#### [WORK REQUIRED]
Set the following entries down again exactly, line by line.

#### [GIVEN RECORDS]
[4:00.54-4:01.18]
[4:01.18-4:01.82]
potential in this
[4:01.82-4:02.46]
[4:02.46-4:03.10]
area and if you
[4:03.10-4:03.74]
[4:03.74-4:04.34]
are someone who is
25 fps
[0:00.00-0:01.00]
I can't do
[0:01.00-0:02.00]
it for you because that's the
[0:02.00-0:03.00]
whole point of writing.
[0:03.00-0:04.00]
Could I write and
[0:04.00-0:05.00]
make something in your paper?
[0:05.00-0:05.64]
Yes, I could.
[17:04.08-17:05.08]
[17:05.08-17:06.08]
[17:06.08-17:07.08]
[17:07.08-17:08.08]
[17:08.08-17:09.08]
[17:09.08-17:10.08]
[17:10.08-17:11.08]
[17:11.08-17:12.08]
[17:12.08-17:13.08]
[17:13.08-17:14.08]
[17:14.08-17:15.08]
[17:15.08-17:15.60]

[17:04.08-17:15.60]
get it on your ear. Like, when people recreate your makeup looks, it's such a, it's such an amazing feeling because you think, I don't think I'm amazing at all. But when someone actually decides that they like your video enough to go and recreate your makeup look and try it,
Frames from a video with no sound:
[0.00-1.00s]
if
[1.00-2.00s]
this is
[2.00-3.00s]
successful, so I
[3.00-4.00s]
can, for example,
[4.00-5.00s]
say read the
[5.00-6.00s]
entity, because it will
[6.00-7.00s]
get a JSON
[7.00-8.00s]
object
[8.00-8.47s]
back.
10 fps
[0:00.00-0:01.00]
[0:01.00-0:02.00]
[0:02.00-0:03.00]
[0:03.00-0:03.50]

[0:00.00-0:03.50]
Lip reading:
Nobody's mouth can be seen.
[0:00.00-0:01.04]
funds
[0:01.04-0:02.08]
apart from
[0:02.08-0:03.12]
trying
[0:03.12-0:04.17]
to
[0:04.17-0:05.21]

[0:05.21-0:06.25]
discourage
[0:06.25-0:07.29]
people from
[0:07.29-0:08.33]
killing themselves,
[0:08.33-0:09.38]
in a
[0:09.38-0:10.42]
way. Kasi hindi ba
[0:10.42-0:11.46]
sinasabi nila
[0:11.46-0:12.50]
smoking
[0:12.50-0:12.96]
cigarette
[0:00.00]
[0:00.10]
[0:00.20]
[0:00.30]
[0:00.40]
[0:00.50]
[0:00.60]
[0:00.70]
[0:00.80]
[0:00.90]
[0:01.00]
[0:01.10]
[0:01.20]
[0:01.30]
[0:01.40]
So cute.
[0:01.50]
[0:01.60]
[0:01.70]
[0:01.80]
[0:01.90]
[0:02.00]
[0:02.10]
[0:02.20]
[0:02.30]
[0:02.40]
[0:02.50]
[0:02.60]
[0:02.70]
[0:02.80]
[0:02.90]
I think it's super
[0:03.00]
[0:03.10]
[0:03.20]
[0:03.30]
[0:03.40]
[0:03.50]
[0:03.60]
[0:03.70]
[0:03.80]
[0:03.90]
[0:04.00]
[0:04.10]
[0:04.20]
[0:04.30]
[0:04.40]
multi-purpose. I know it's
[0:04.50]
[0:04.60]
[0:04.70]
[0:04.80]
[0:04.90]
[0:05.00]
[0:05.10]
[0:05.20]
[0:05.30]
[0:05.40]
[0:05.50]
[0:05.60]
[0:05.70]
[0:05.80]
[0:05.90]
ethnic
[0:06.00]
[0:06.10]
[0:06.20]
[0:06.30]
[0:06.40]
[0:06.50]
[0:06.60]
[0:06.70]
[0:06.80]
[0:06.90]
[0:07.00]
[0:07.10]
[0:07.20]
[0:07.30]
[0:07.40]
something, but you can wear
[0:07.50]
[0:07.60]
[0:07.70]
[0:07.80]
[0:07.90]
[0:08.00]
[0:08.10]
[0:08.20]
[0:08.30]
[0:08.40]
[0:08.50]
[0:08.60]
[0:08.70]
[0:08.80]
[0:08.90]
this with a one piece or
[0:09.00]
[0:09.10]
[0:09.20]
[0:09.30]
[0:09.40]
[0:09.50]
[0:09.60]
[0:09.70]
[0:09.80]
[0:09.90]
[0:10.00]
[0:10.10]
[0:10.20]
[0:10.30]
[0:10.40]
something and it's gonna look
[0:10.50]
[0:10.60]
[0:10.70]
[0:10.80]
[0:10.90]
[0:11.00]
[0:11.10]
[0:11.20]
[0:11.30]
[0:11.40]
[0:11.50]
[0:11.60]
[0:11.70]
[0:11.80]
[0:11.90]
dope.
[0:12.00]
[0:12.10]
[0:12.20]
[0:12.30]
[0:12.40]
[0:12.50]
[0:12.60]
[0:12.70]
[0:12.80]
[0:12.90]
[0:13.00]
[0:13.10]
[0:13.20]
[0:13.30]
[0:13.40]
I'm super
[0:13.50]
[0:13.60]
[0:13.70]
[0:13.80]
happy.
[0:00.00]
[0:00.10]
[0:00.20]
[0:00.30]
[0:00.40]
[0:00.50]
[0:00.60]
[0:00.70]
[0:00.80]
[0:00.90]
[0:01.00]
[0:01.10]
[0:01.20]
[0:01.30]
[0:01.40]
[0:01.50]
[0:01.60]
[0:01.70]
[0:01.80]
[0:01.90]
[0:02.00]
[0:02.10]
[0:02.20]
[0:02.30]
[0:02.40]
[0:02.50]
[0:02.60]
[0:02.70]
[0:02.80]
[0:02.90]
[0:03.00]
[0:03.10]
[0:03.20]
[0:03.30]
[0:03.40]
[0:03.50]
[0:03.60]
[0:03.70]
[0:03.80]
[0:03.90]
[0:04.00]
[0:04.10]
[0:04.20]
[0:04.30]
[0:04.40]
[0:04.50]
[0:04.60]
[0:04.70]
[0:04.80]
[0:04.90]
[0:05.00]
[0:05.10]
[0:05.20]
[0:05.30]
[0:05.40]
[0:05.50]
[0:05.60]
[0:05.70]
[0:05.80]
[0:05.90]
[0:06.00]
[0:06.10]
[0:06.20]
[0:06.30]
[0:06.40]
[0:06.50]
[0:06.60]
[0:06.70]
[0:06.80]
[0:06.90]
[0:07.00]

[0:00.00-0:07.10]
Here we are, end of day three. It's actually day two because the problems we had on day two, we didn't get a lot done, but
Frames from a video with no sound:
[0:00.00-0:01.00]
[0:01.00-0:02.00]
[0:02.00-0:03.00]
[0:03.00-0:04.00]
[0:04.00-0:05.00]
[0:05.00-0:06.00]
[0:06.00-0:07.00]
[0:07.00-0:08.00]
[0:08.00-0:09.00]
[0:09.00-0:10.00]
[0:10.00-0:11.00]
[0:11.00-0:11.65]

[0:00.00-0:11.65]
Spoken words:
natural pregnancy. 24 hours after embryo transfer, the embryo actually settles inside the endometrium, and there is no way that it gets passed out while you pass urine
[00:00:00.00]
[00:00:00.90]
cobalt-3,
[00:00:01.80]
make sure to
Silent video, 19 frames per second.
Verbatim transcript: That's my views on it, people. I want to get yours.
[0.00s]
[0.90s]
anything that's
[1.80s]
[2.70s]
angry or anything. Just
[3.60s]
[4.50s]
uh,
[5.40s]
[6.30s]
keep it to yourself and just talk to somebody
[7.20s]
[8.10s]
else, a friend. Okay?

#### [ANSWER SPACE]
[4:00.54-4:01.18]
[4:01.18-4:01.82]
potential in this
[4:01.82-4:02.46]
[4:02.46-4:03.10]
area and if you
[4:03.10-4:03.74]
[4:03.74-4:04.34]
are someone who is
25 fps
[0:00.00-0:01.00]
I can't do
[0:01.00-0:02.00]
it for you because that's the
[0:02.00-0:03.00]
whole point of writing.
[0:03.00-0:04.00]
Could I write and
[0:04.00-0:05.00]
make something in your paper?
[0:05.00-0:05.64]
Yes, I could.
[17:04.08-17:05.08]
[17:05.08-17:06.08]
[17:06.08-17:07.08]
[17:07.08-17:08.08]
[17:08.08-17:09.08]
[17:09.08-17:10.08]
[17:10.08-17:11.08]
[17:11.08-17:12.08]
[17:12.08-17:13.08]
[17:13.08-17:14.08]
[17:14.08-17:15.08]
[17:15.08-17:15.60]

[17:04.08-17:15.60]
get it on your ear. Like, when people recreate your makeup looks, it's such a, it's such an amazing feeling because you think, I don't think I'm amazing at all. But when someone actually decides that they like your video enough to go and recreate your makeup look and try it,
Frames from a video with no sound:
[0.00-1.00s]
if
[1.00-2.00s]
this is
[2.00-3.00s]
successful, so I
[3.00-4.00s]
can, for example,
[4.00-5.00s]
say read the
[5.00-6.00s]
entity, because it will
[6.00-7.00s]
get a JSON
[7.00-8.00s]
object
[8.00-8.47s]
back.
10 fps
[0:00.00-0:01.00]
[0:01.00-0:02.00]
[0:02.00-0:03.00]
[0:03.00-0:03.50]

[0:00.00-0:03.50]
Lip reading:
Nobody's mouth can be seen.
[0:00.00-0:01.04]
funds
[0:01.04-0:02.08]
apart from
[0:02.08-0:03.12]
trying
[0:03.12-0:04.17]
to
[0:04.17-0:05.21]

[0:05.21-0:06.25]
discourage
[0:06.25-0:07.29]
people from
[0:07.29-0:08.33]
killing themselves,
[0:08.33-0:09.38]
in a
[0:09.38-0:10.42]
way. Kasi hindi ba
[0:10.42-0:11.46]
sinasabi nila
[0:11.46-0:12.50]
smoking
[0:12.50-0:12.96]
cigarette
[0:00.00]
[0:00.10]
[0:00.20]
[0:00.30]
[0:00.40]
[0:00.50]
[0:00.60]
[0:00.70]
[0:00.80]
[0:00.90]
[0:01.00]
[0:01.10]
[0:01.20]
[0:01.30]
[0:01.40]
So cute.
[0:01.50]
[0:01.60]
[0:01.70]
[0:01.80]
[0:01.90]
[0:02.00]
[0:02.10]
[0:02.20]
[0:02.30]
[0:02.40]
[0:02.50]
[0:02.60]
[0:02.70]
[0:02.80]
[0:02.90]
I think it's super
[0:03.00]
[0:03.10]
[0:03.20]
[0:03.30]
[0:03.40]
[0:03.50]
[0:03.60]
[0:03.70]
[0:03.80]
[0:03.90]
[0:04.00]
[0:04.10]
[0:04.20]
[0:04.30]
[0:04.40]
multi-purpose. I know it's
[0:04.50]
[0:04.60]
[0:04.70]
[0:04.80]
[0:04.90]
[0:05.00]
[0:05.10]
[0:05.20]
[0:05.30]
[0:05.40]
[0:05.50]
[0:05.60]
[0:05.70]
[0:05.80]
[0:05.90]
ethnic
[0:06.00]
[0:06.10]
[0:06.20]
[0:06.30]
[0:06.40]
[0:06.50]
[0:06.60]
[0:06.70]
[0:06.80]
[0:06.90]
[0:07.00]
[0:07.10]
[0:07.20]
[0:07.30]
[0:07.40]
something, but you can wear
[0:07.50]
[0:07.60]
[0:07.70]
[0:07.80]
[0:07.90]
[0:08.00]
[0:08.10]
[0:08.20]
[0:08.30]
[0:08.40]
[0:08.50]
[0:08.60]
[0:08.70]
[0:08.80]
[0:08.90]
this with a one piece or
[0:09.00]
[0:09.10]
[0:09.20]
[0:09.30]
[0:09.40]
[0:09.50]
[0:09.60]
[0:09.70]
[0:09.80]
[0:09.90]
[0:10.00]
[0:10.10]
[0:10.20]
[0:10.30]
[0:10.40]
something and it's gonna look
[0:10.50]
[0:10.60]
[0:10.70]
[0:10.80]
[0:10.90]
[0:11.00]
[0:11.10]
[0:11.20]
[0:11.30]
[0:11.40]
[0:11.50]
[0:11.60]
[0:11.70]
[0:11.80]
[0:11.90]
dope.
[0:12.00]
[0:12.10]
[0:12.20]
[0:12.30]
[0:12.40]
[0:12.50]
[0:12.60]
[0:12.70]
[0:12.80]
[0:12.90]
[0:13.00]
[0:13.10]
[0:13.20]
[0:13.30]
[0:13.40]
I'm super
[0:13.50]
[0:13.60]
[0:13.70]
[0:13.80]
happy.
[0:00.00]
[0:00.10]
[0:00.20]
[0:00.30]
[0:00.40]
[0:00.50]
[0:00.60]
[0:00.70]
[0:00.80]
[0:00.90]
[0:01.00]
[0:01.10]
[0:01.20]
[0:01.30]
[0:01.40]
[0:01.50]
[0:01.60]
[0:01.70]
[0:01.80]
[0:01.90]
[0:02.00]
[0:02.10]
[0:02.20]
[0:02.30]
[0:02.40]
[0:02.50]
[0:02.60]
[0:02.70]
[0:02.80]
[0:02.90]
[0:03.00]
[0:03.10]
[0:03.20]
[0:03.30]
[0:03.40]
[0:03.50]
[0:03.60]
[0:03.70]
[0:03.80]
[0:03.90]
[0:04.00]
[0:04.10]
[0:04.20]
[0:04.30]
[0:04.40]
[0:04.50]
[0:04.60]
[0:04.70]
[0:04.80]
[0:04.90]
[0:05.00]
[0:05.10]
[0:05.20]
[0:05.30]
[0:05.40]
[0:05.50]
[0:05.60]
[0:05.70]
[0:05.80]
[0:05.90]
[0:06.00]
[0:06.10]
[0:06.20]
[0:06.30]
[0:06.40]
[0:06.50]
[0:06.60]
[0:06.70]
[0:06.80]
[0:06.90]
[0:07.00]

[0:00.00-0:07.10]
Here we are, end of day three. It's actually day two because the problems we had on day two, we didn't get a lot done, but
Frames from a video with no sound:
[0:00.00-0:01.00]
[0:01.00-0:02.00]
[0:02.00-0:03.00]
[0:03.00-0:04.00]
[0:04.00-0:05.00]
[0:05.00-0:06.00]
[0:06.00-0:07.00]
[0:07.00-0:08.00]
[0:08.00-0:09.00]
[0:09.00-0:10.00]
[0:10.00-0:11.00]
[0:11.00-0:11.65]

[0:00.00-0:11.65]
Spoken words:
natural pregnancy. 24 hours after embryo transfer, the embryo actually settles inside the endometrium, and there is no way that it gets passed out while you pass urine
[00:00:00.00]
[00:00:00.90]
cobalt-3,
[00:00:01.80]
make sure to
Silent video, 19 frames per second.
Verbatim transcript: That's my views on it, people. I want to get yours.
[0.00s]
[0.90s]
anything that's
[1.80s]
[2.70s]
angry or anything. Just
[3.60s]
[4.50s]
uh,
[5.40s]
[6.30s]
keep it to yourself and just talk to somebody
[7.20s]
[8.10s]
else, a friend. Okay?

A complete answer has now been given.